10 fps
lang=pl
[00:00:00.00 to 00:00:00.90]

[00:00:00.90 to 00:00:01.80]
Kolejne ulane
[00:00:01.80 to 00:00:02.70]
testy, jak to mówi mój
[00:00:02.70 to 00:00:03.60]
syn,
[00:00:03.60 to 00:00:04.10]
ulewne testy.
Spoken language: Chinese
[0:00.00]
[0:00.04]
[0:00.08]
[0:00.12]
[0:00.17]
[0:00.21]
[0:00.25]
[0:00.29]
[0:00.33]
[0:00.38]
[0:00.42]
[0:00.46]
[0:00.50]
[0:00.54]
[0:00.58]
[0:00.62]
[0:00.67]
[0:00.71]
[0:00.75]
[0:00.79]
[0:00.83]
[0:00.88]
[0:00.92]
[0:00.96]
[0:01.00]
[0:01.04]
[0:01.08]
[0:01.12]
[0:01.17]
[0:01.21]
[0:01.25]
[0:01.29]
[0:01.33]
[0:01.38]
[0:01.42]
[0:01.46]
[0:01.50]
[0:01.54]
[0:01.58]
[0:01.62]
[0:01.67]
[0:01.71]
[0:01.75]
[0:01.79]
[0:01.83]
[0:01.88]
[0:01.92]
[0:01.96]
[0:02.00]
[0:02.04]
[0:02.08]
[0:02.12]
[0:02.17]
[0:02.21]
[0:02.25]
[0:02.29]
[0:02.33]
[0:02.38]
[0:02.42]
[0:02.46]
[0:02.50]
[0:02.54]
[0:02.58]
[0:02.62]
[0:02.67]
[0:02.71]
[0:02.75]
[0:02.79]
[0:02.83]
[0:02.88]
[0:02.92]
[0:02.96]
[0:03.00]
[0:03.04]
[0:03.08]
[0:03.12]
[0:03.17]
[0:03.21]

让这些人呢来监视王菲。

:::

YOUR INSTRUCTIONS:
Without dropping a single line, output the records above exactly.

RESULT FOR THIS EXERCISE:
10 fps
lang=pl
[00:00:00.00 to 00:00:00.90]

[00:00:00.90 to 00:00:01.80]
Kolejne ulane
[00:00:01.80 to 00:00:02.70]
testy, jak to mówi mój
[00:00:02.70 to 00:00:03.60]
syn,
[00:00:03.60 to 00:00:04.10]
ulewne testy.
Spoken language: Chinese
[0:00.00]
[0:00.04]
[0:00.08]
[0:00.12]
[0:00.17]
[0:00.21]
[0:00.25]
[0:00.29]
[0:00.33]
[0:00.38]
[0:00.42]
[0:00.46]
[0:00.50]
[0:00.54]
[0:00.58]
[0:00.62]
[0:00.67]
[0:00.71]
[0:00.75]
[0:00.79]
[0:00.83]
[0:00.88]
[0:00.92]
[0:00.96]
[0:01.00]
[0:01.04]
[0:01.08]
[0:01.12]
[0:01.17]
[0:01.21]
[0:01.25]
[0:01.29]
[0:01.33]
[0:01.38]
[0:01.42]
[0:01.46]
[0:01.50]
[0:01.54]
[0:01.58]
[0:01.62]
[0:01.67]
[0:01.71]
[0:01.75]
[0:01.79]
[0:01.83]
[0:01.88]
[0:01.92]
[0:01.96]
[0:02.00]
[0:02.04]
[0:02.08]
[0:02.12]
[0:02.17]
[0:02.21]
[0:02.25]
[0:02.29]
[0:02.33]
[0:02.38]
[0:02.42]
[0:02.46]
[0:02.50]
[0:02.54]
[0:02.58]
[0:02.62]
[0:02.67]
[0:02.71]
[0:02.75]
[0:02.79]
[0:02.83]
[0:02.88]
[0:02.92]
[0:02.96]
[0:03.00]
[0:03.04]
[0:03.08]
[0:03.12]
[0:03.17]
[0:03.21]

让这些人呢来监视王菲。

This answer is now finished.